How do I make my graphs?

irt_scale

Screen Shot 2013-03-15 at 8.56.40 AM

Screen Shot 2013-03-15 at 9.00.46 AM

Someone who wishes to remain anonymous writes:

I’ve been following your blog a long time and enjoy your posts on visualization/statistical graphics matters. I don’t recall however you ever describing the details of your setup for plotting. I’m a new R user (convert from matplotlib) and would love to know your thoughts on the ideal setup: do you use mainly the R base? Do you use lattice? What do you think of ggplot2? etc.

I found ggplot2 nearly indecipherable until a recent eureka moment, and I think its default theme is a waste tremendous ink (all those silly grey backgrounds and grids are really unnecessary), but if you customize that away it can be made to look like ordinary, pretty statistical graphs.

Feel free to respond on your blog, but if you do, please remove my name from the post (my colleagues already make fun of me for thinking about visualization too much.)

I love that last bit!

Anyway, my response is that I do everything in base graphics (using my own defaults), and usually I make a graph by using some previous graph as a template. That works for most of my graphs. Here’s an example, and here’s another.

But the beautiful grids of maps (see here, for example), those I did by asking Yu-Sung, Daniel, Yair, etc., to make them, and then going back and forth making them better. That reminds me: I have to finish a paper I’m writing with Yair about the details of what makes these graphs work. We’ve talked about having these maps made by default in the “mrp” package but I don’t think we’re quite there yet.

If I could start over, maybe I’d use lattice or ggplot2. I use what I’m comfortable with, but it’s not always so great. I don’t know that I can make any general recommendations, except that once you have a graph you like, you can use it as a starting point for your next plot. My own graphs have gradually improved over the decades (as I discuss in this presentation). I think someone starting out now should be able to do much better.

Screen Shot 2013-03-15 at 8.59.14 AM

Screen Shot 2013-03-15 at 8.58.06 AM

P.S. I’ve purposely included some not-so-fancy graphs here (and some made by others working with me) to emphasize that statistical graphics is an everyday job, it’s not just about creating showcase pieces.

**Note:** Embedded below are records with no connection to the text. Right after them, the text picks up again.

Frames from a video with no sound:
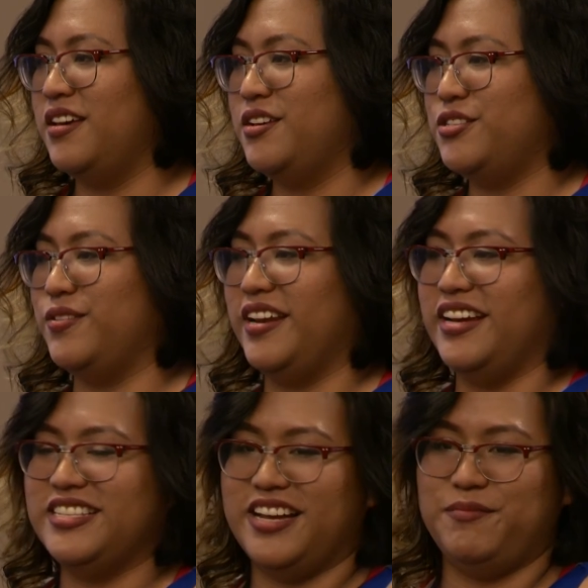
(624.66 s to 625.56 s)
So the
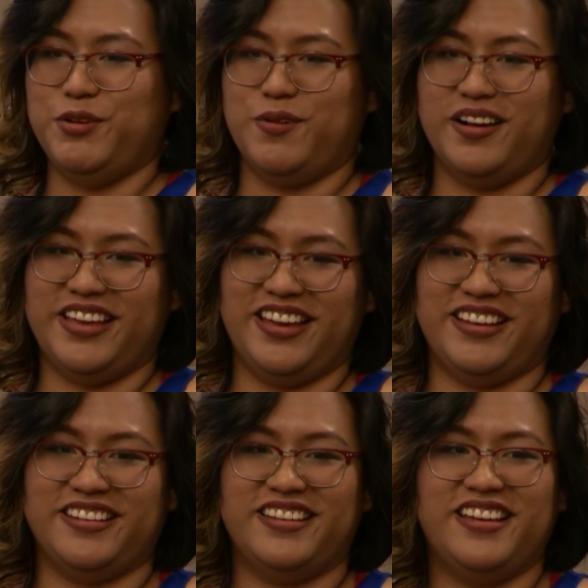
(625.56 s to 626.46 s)
next time you walk
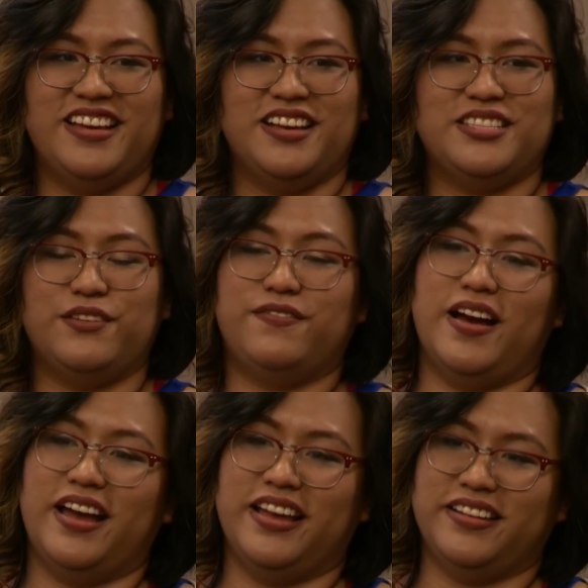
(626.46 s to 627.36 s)
in to
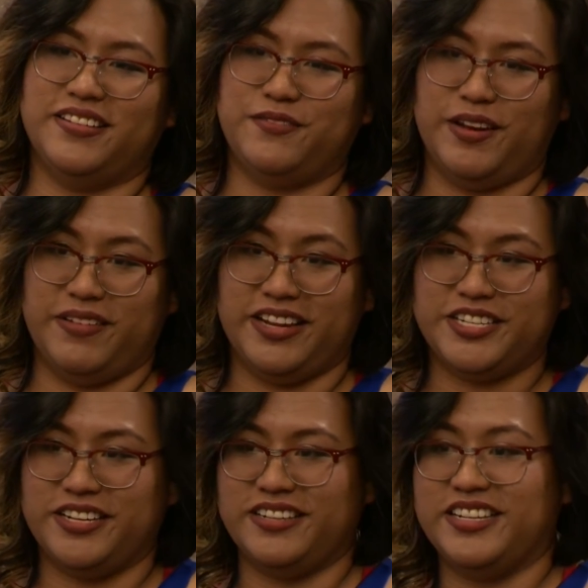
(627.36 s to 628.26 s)
find
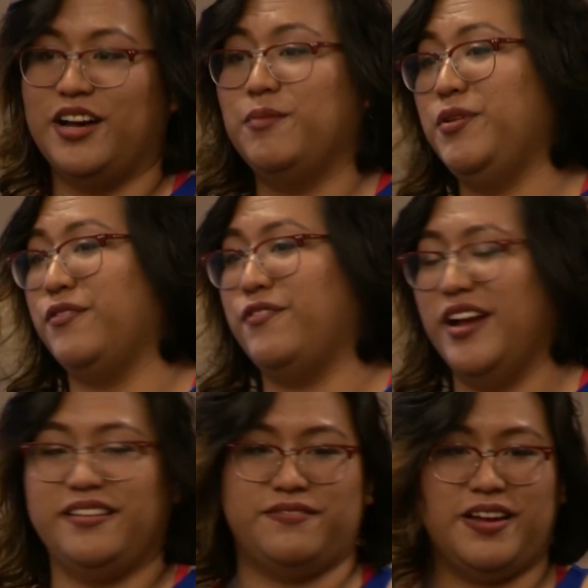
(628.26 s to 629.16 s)
foundation, to help your
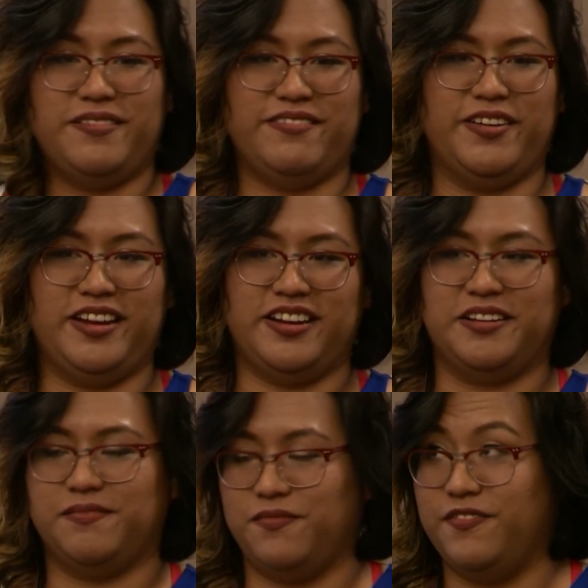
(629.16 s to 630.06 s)
friend
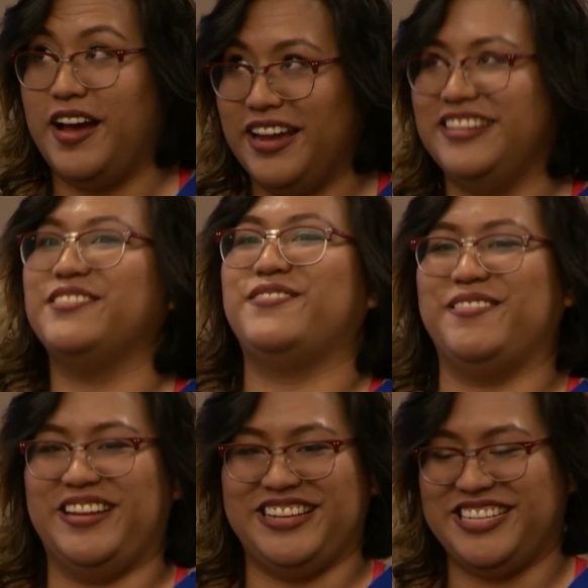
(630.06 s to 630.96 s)
find
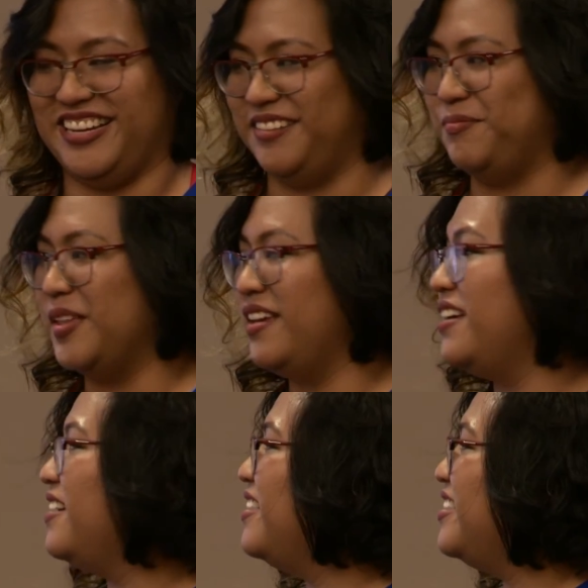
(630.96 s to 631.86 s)
foundation,
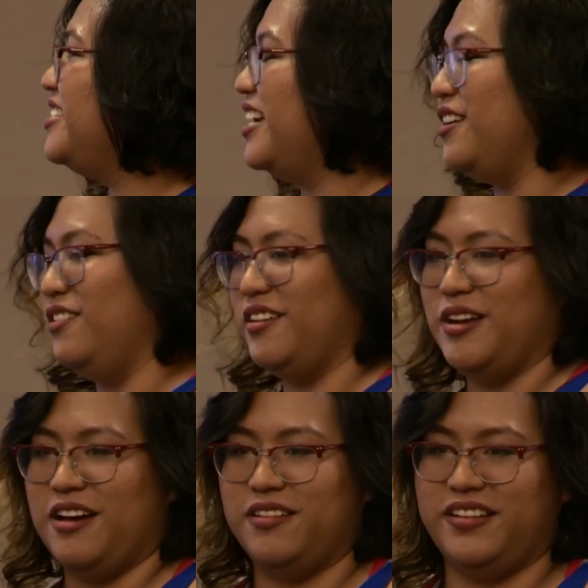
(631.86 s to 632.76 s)
take a look at
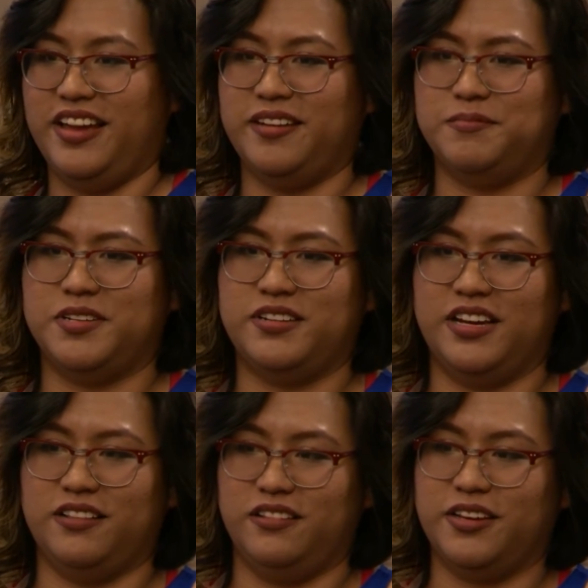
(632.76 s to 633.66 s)
how they're named.
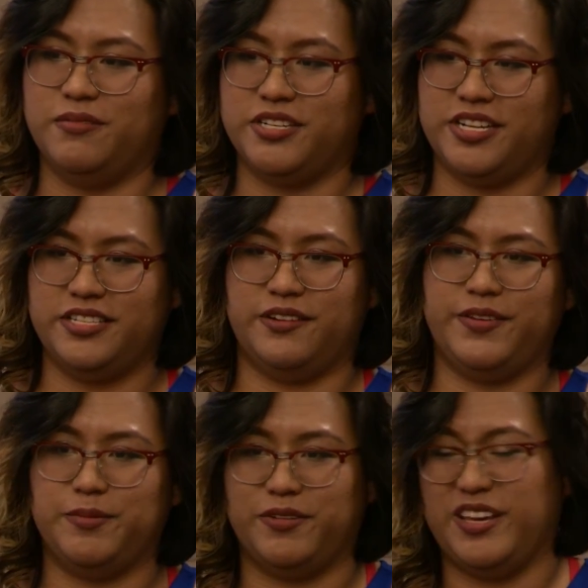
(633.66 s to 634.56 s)
Take a look at what shades are
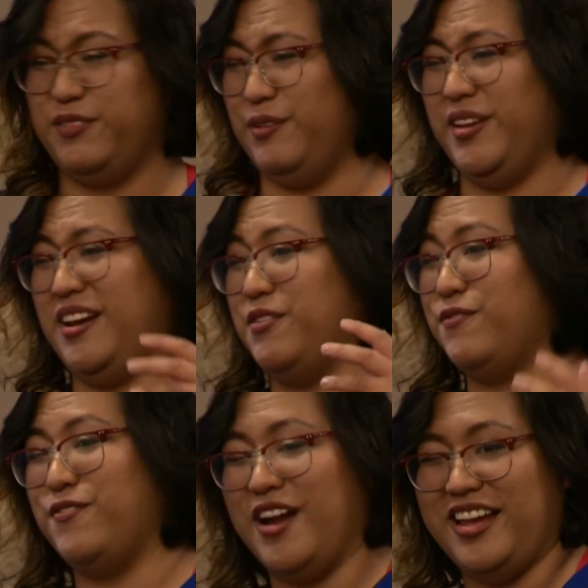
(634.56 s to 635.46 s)
available. If you even have a
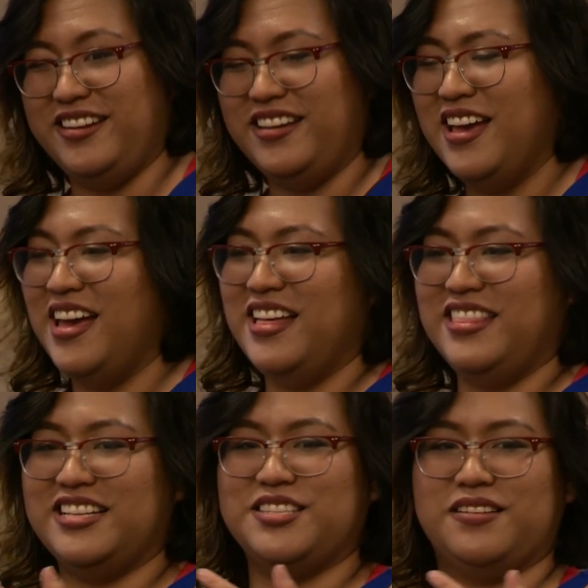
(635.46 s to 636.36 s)
friend
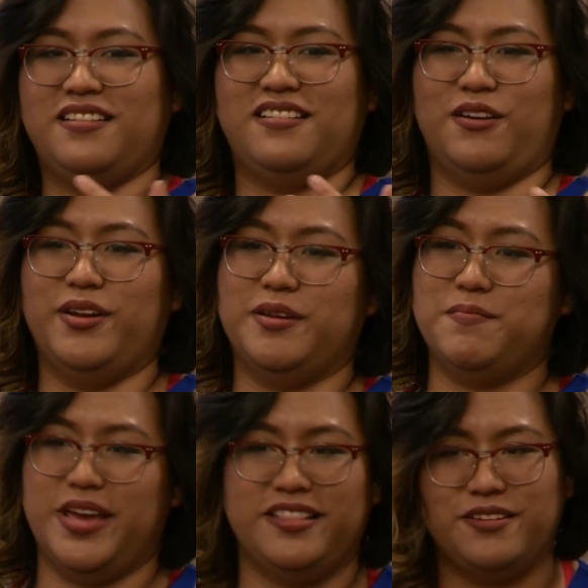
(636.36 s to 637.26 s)
that's going to
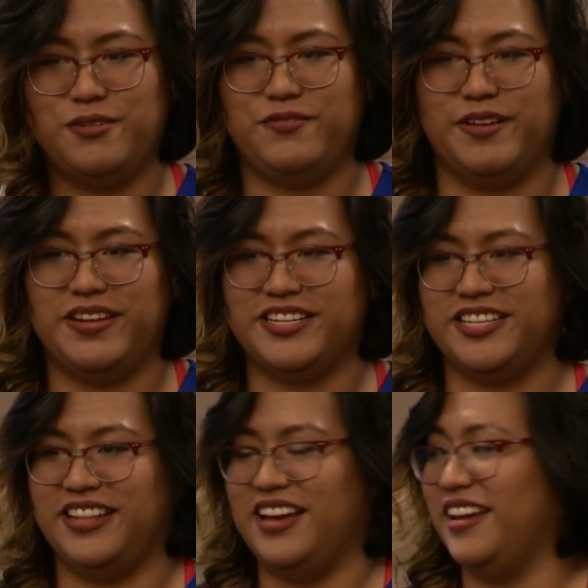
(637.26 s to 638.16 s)
make their own
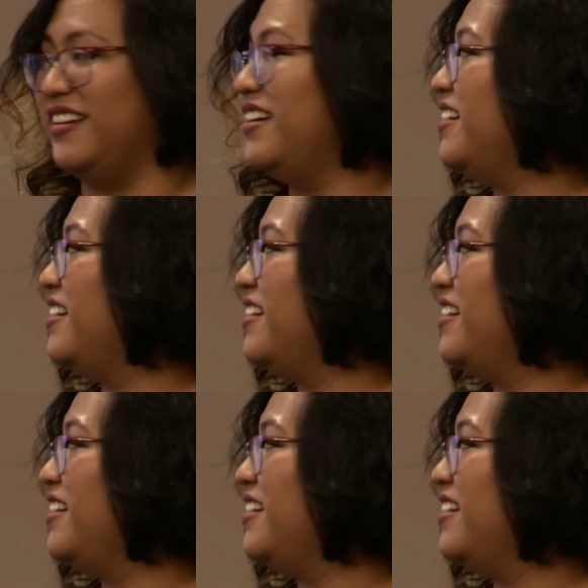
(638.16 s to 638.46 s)
foundation line,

14 thoughts on “How do I make my graphs?

  1. I usually start with base graphics. You can combine graph types and graphs from almost any package, and you don’t have to organize your data in a particular way. If I have to do multiple, lattice-style graphs, then I’ll jump straight to the lattice package.

    If I’m creating a graph that I want to share and particularly if I’m saving my “recipe” to reuse in the future, I’ll tend to use lattice or ggplot2, since they dynamically adjust to show everything. (The biggest pain with base graphics is that the first plot determines the bounds of the graph, so you often have to dance around with the order in which you plot or with xlim= and ylim= to display everything you want, which is okay for quick graphs but not very useful for when you get a new set of data and want to plot it in the same way.)

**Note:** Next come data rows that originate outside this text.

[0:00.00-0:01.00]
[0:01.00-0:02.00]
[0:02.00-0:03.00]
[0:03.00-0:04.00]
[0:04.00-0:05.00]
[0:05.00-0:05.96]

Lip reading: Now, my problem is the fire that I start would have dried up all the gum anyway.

    When what I want to plot aligns well with ggplot2, it’s magical. When I want to tweak the graph a bit, ggplot2 can be frustrating. I also find that what I want to put into a non-trivial graph requires too much fiddling with data structures for my taste.

    I’d love to use ggplot2 exclusively. I like the way lattice works, though combining things on one graph is more complex than I’d like. I end up using base graphics for most plots I do.

    • I think Wayne is saying that he has to fiddle with ggplot data structures, not data frames. That is, things like changing the theme etc.

      I’m just getting used to ggplot2, I think it’s a fantastic bit of software, but I do find it kind of annoying to try to figure out how to do something as simple as change the title on a graph from the full on ggplot() + … + … formulation (it’s pretty easy with qplot of course, but if you have a complex problem ggplot jumps from simple with qplot, directly to enormously high dimensional)

      This is where cheat sheets and examples help a lot though.

      • “This is where cheat sheets and examples help a lot though.”

        Yes indeed.
        Since the major revison (0.9.3 ?) some of my old examples don’t work but between the R-help list, StackOverflow and the ggplot2 google groups I’m usually okay.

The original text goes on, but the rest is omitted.